> **Task requirements**
Every entry below should be reproduced exactly; no picture is to be included.

(Collected data)
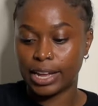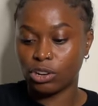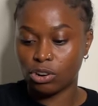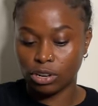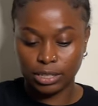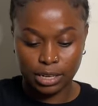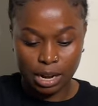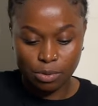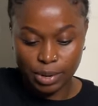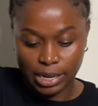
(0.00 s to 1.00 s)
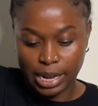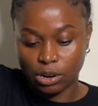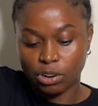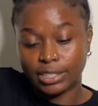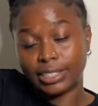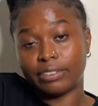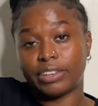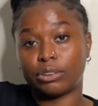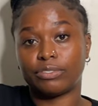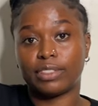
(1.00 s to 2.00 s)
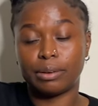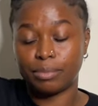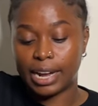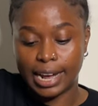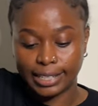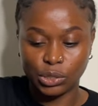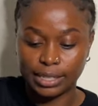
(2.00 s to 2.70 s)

got how many? I got 7 of them, guys.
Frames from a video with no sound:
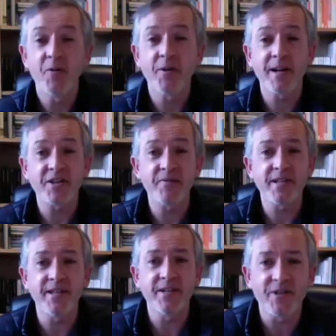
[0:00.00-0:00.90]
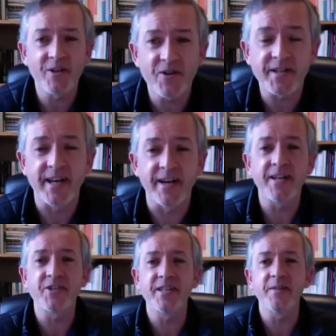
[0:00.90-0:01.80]
Although actually recently during lockdown,
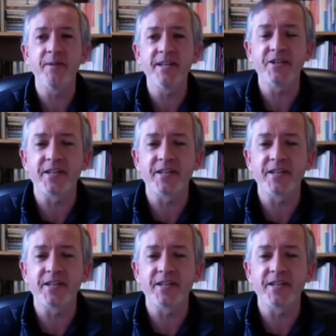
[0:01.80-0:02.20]
actually I did manage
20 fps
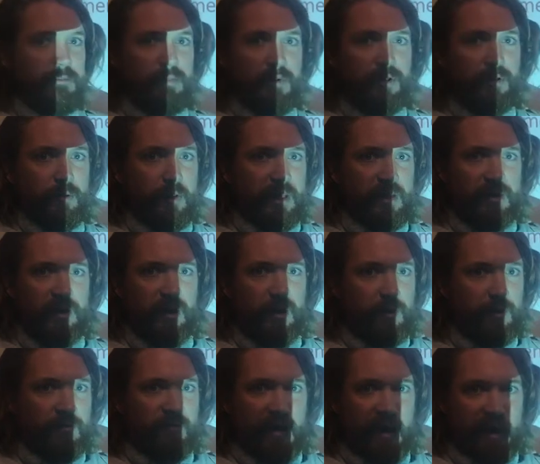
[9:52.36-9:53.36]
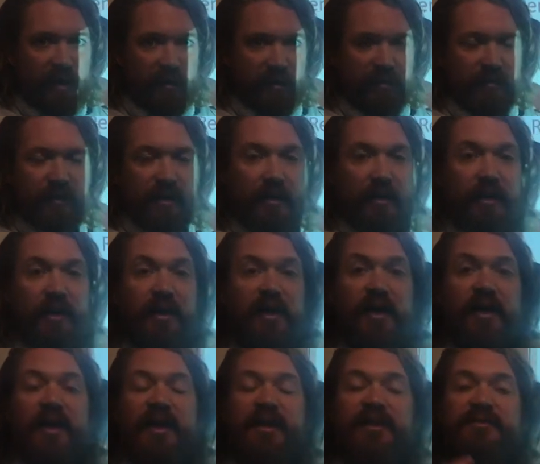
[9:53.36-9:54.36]
blue, indigo, and violet
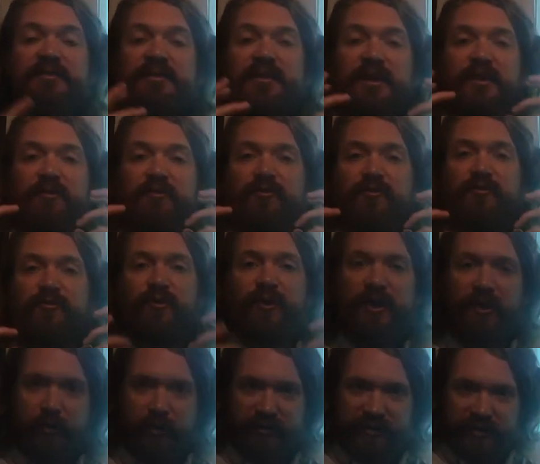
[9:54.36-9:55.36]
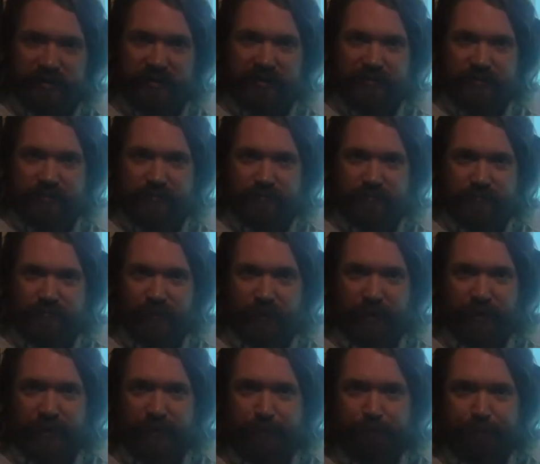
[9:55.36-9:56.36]
is their frequencies,
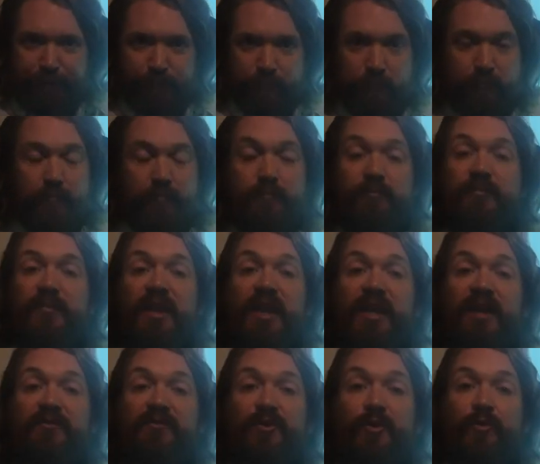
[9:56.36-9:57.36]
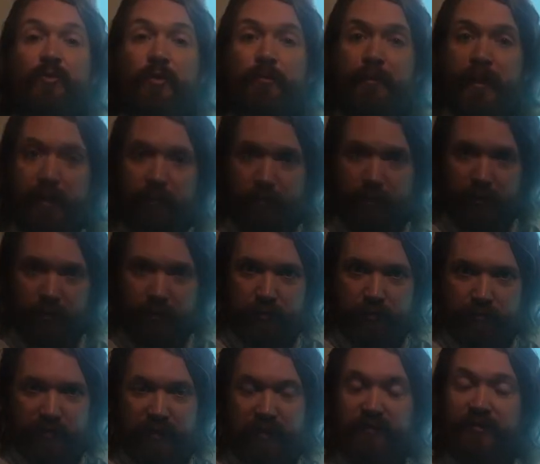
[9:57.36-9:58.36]
okay? If you remember,
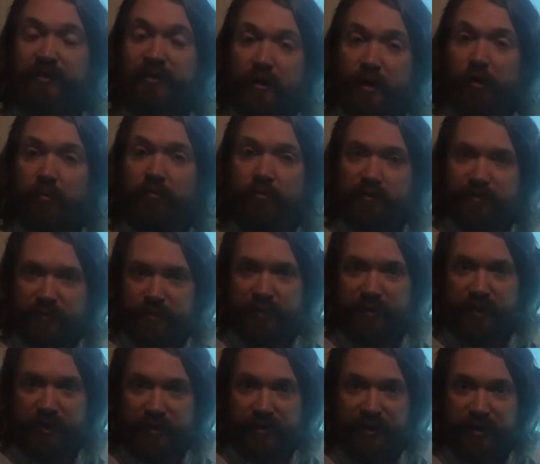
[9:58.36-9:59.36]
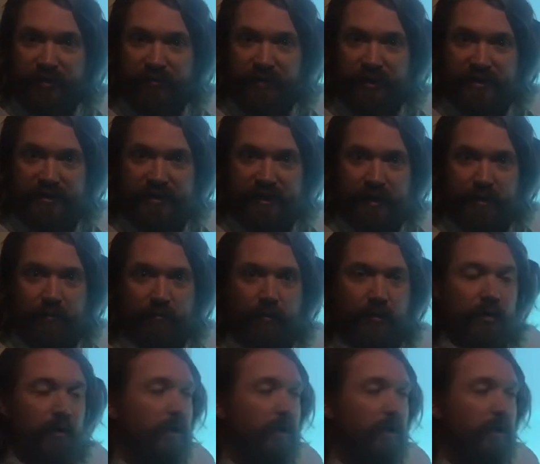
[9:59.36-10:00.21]
if you don't, this would be a good thing to write down.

> **Solved exercise**
(0.00 s to 1.00 s)
(1.00 s to 2.00 s)
(2.00 s to 2.70 s)

got how many? I got 7 of them, guys.
Frames from a video with no sound:
[0:00.00-0:00.90]
[0:00.90-0:01.80]
Although actually recently during lockdown,
[0:01.80-0:02.20]
actually I did manage
20 fps
[9:52.36-9:53.36]
[9:53.36-9:54.36]
blue, indigo, and violet
[9:54.36-9:55.36]
[9:55.36-9:56.36]
is their frequencies,
[9:56.36-9:57.36]
[9:57.36-9:58.36]
okay? If you remember,
[9:58.36-9:59.36]
[9:59.36-10:00.21]
if you don't, this would be a good thing to write down.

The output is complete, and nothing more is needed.